« Je ne renonce pas à la parole, protesta-t-il.

— Je ne vous demande pas de renoncer à la parole. En raison de l’extrême importance de votre intervention, je vous prie de la poursuivre à la tribune. »

Gottlieb, qui paraissait intrigué, avança lentement vers la tribune. Le pliant de Mary en barrait les marches. Au lieu de lui laisser le passage, elle se leva, se détourna maladroitement et ramassa son pliant, obstruant ainsi davantage encore le passage. Le sénateur s’arrêta. Elle le frôla. Il lui prit le bras autant pour l’aider que pour maintenir son propre équilibre. Elle lui dit à mi-voix une phrase à laquelle il répondit, mais personne ne put entendre leurs paroles. Il parvint enfin à monter à la tribune.

Le Patron frémissait comme un chien à l’arrêt. Mary leva les yeux vers lui et hocha affirmativement la tête. « Saute-lui dessus », me lança le Patron.

D’un bond, j’enjambai la balustrade et atterris sur les épaules de Gottlieb. « Tes gants, petit, tes gants », entendis-je le Patron me crier. Sans prendre la peine de les enfiler, je déchirai le veston du sénateur et aperçus une larve qui palpitait sous sa chemise. Je déchirai celle-ci et tout le monde put en voir autant que moi.

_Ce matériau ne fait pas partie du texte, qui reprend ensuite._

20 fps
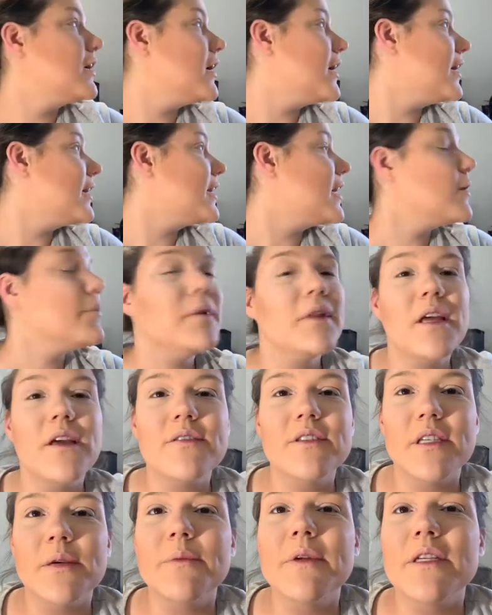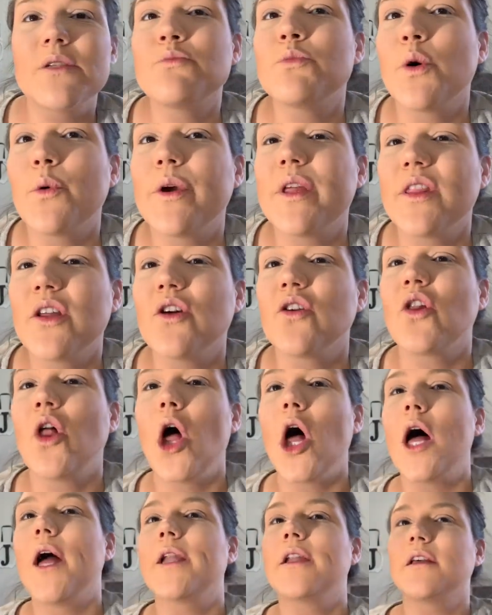I can't believe somebody's mowing their
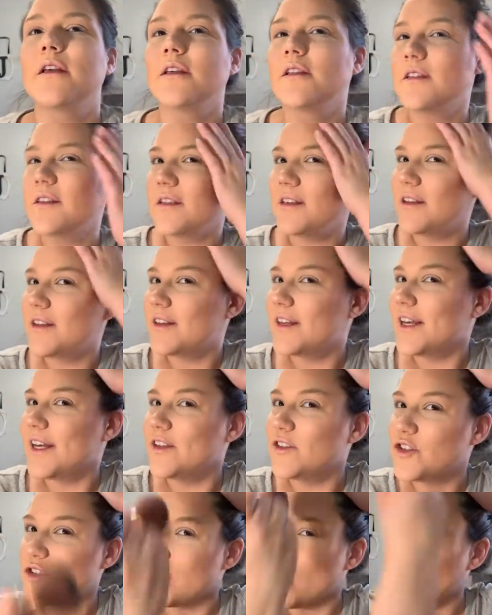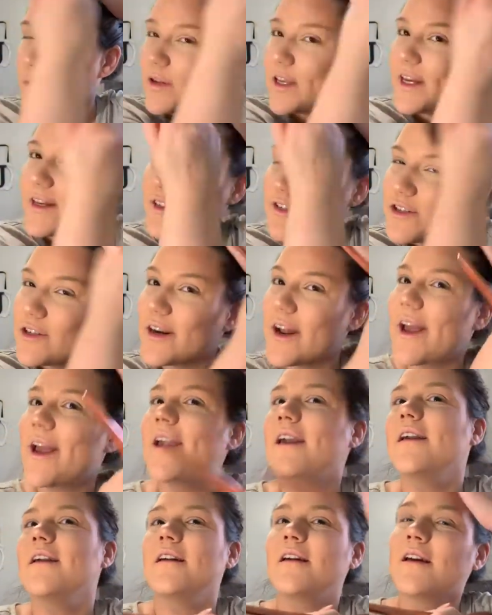lawn. It snowed
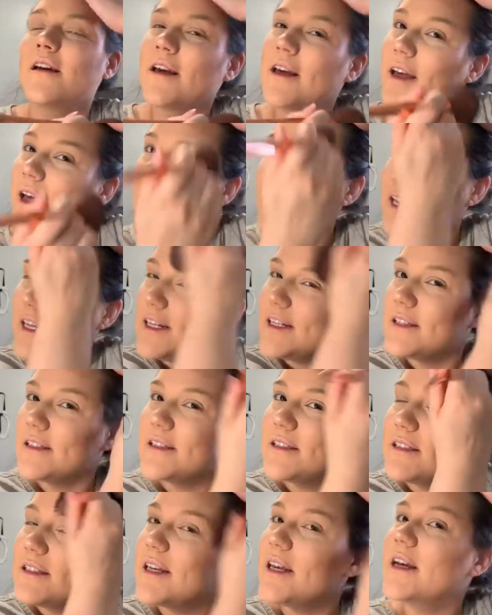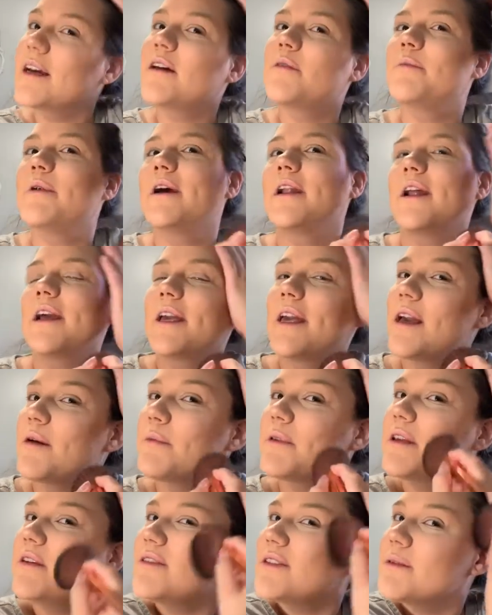yesterday and it didn't stick, but I can't
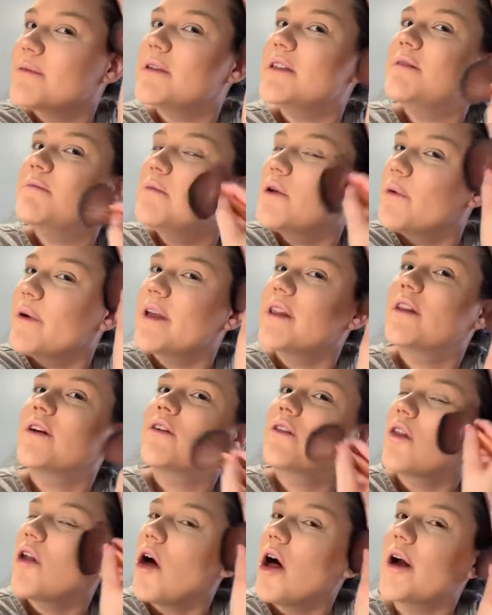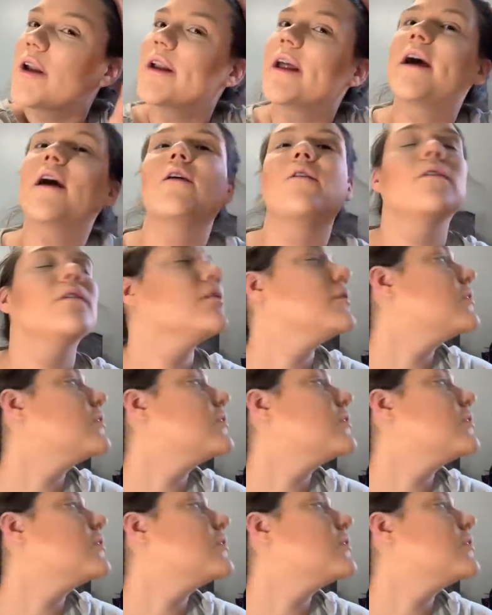believe somebody's mowing their lawn now.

Six caméras de stéréo n’auraient pas suffi à enregistrer ce qui se passa dans les quelques secondes qui suivirent. J’assommai Gottlieb pour l’empêcher de se débattre tandis que Mary le tenait par les jambes. Le Président, debout derrière moi, hurlait : « Êtes-vous convaincus maintenant ? » Le président du Sénat restait pétrifié, son maillet à la main. Le Congrès n’était plus qu’une foule déchaînée. Des femmes criaient d’une voix perçante. Au-dessus de moi, le Patron donnait ses ordres aux gardes du corps du Président.

Grâce aux pistolets des gardes et aux coups de maillet du président de séance, un semblant d’ordre fut bientôt rétabli. Le Président prit la parole. Il leur dit qu’une heureuse chance leur avait permis de constater de visu la nature de l’ennemi et leur proposa de passer un à un à la tribune pour y voir de leurs yeux un spécimen de la faune de Titan, la plus grande des lunes de Saturne. Sans attendre leur accord, il désigna du doigt les premiers bancs et leur dit d’avancer.

Ils obéirent.

Mary n’avait pas quitté la tribune. Déjà une vingtaine de parlementaires étaient passés (une femme-députée eut même une attaque de nerfs) quand je vis Mary faire un signe au Patron. Cette fois, je devançai son ordre d’une fraction de seconde. Heureusement deux de nos hommes se trouvaient tout près de là car l’honorable parlementaire (un ancien fusilier marin) était jeune et costaud. Nous l’allongeâmes à côté de Gottlieb.

À partir de ce moment, de gré ou de force, ils durent tous passer à la visite. Je passais la main sur le dos des femmes au fur et à mesure et je découvris une autre larve. Je crus un instant en avoir repéré une troisième, mais j’avais seulement fait une erreur gênante : l’honorable parlementaire était très grasse et je m’y étais trompé. Mary en repéra deux encore. Après quoi, il y eut une longue période de calme : il passa près de trois cents parlementaires devant nous sans que nous fassions de nouvelle découverte. Il était clair que certains faisaient traîner les choses en longueur.